§ **REQUIRED ACTION**
Report the count of lines holding "second" in the records, with no other words.
** GIVEN RECORDS follows **
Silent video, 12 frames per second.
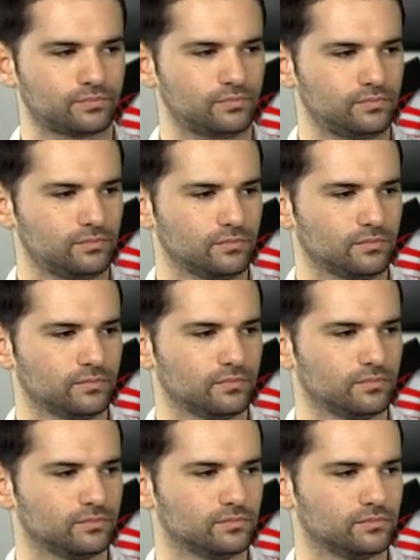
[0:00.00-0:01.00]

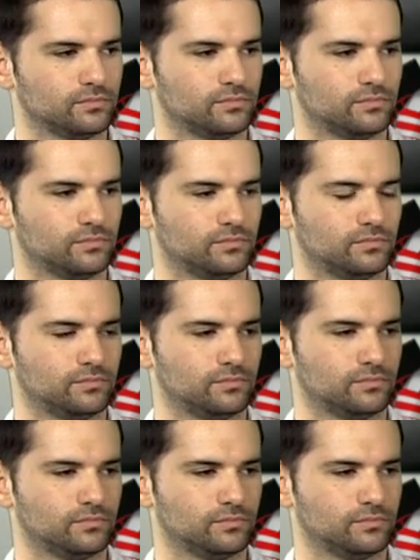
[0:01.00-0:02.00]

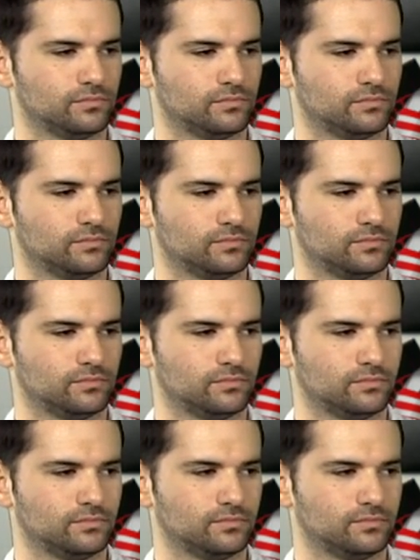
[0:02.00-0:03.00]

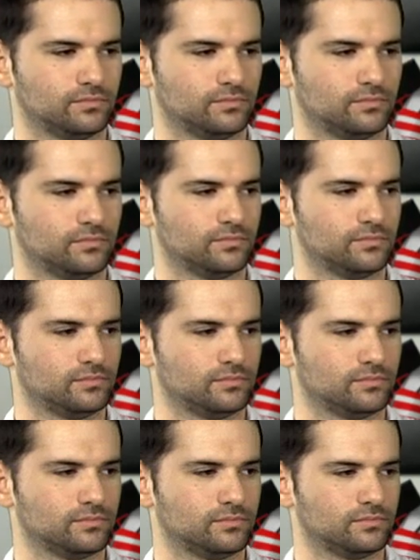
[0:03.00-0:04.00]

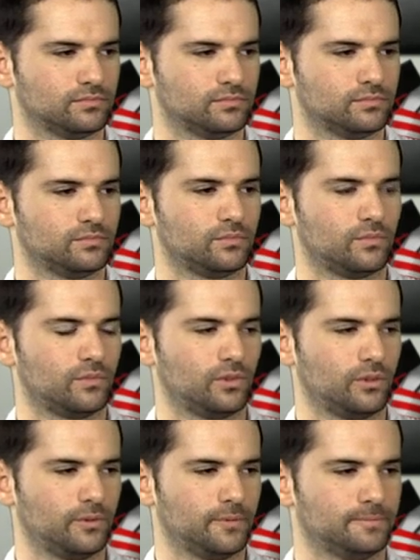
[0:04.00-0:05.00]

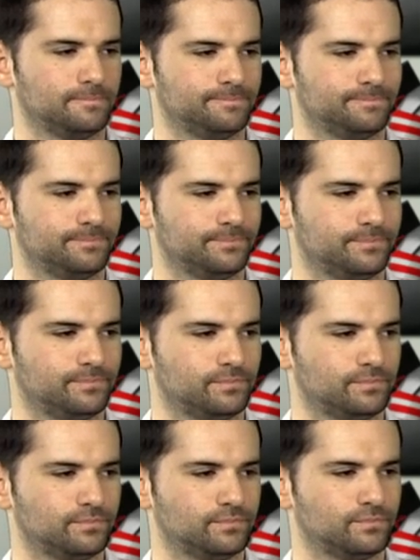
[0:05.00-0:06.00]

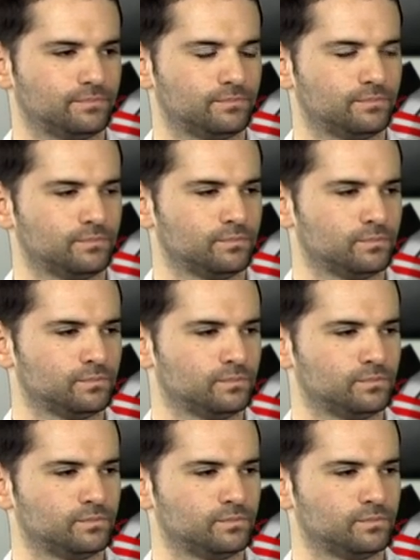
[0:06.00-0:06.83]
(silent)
** End of GIVEN RECORDS **
** GIVEN RECORDS follows **
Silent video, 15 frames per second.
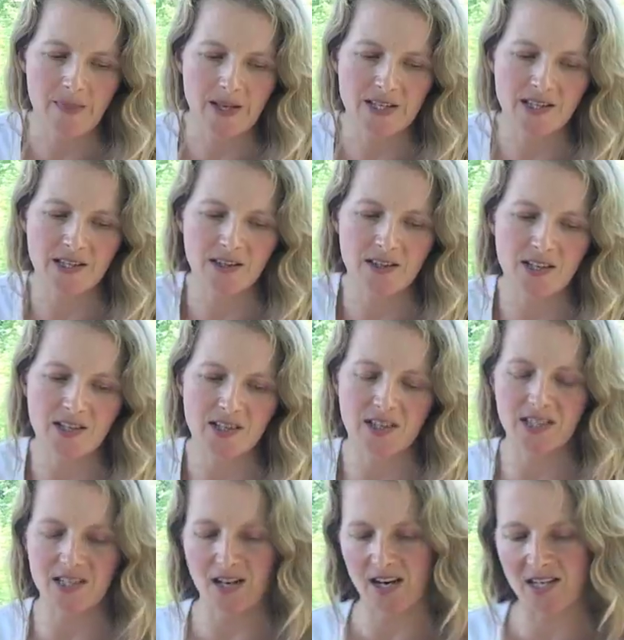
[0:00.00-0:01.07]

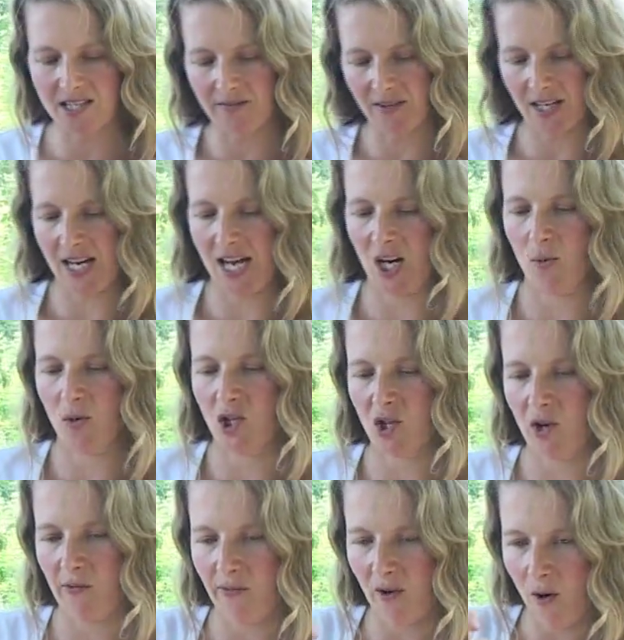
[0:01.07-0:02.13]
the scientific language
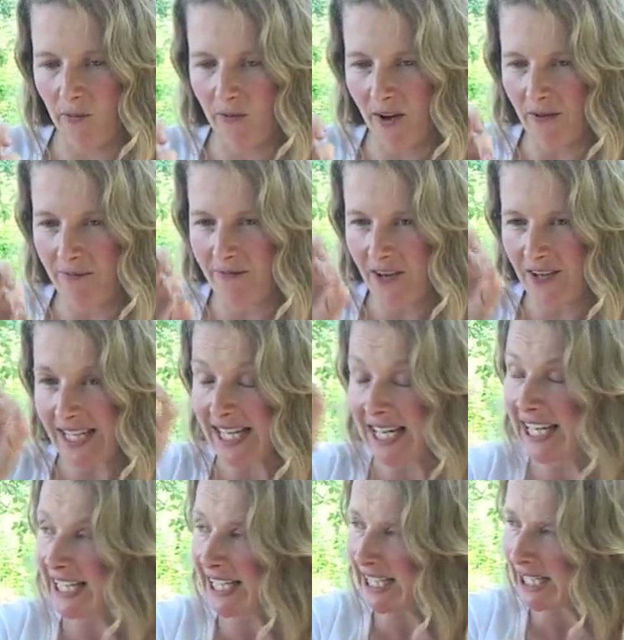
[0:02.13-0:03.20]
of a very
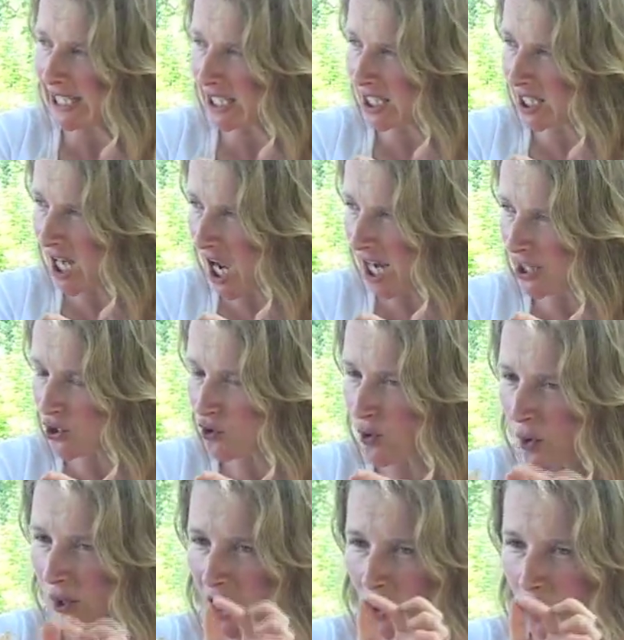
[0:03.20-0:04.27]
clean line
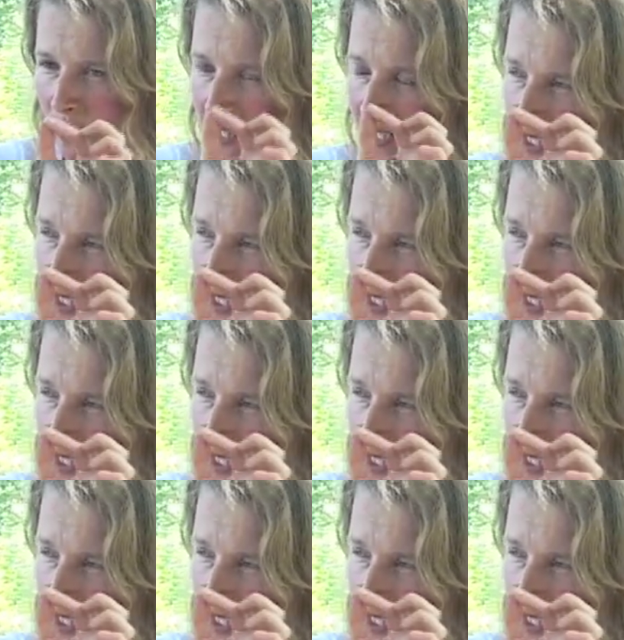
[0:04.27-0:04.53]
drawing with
** End of GIVEN RECORDS **
§ **RESPONSE TO THE EXERCISE**
2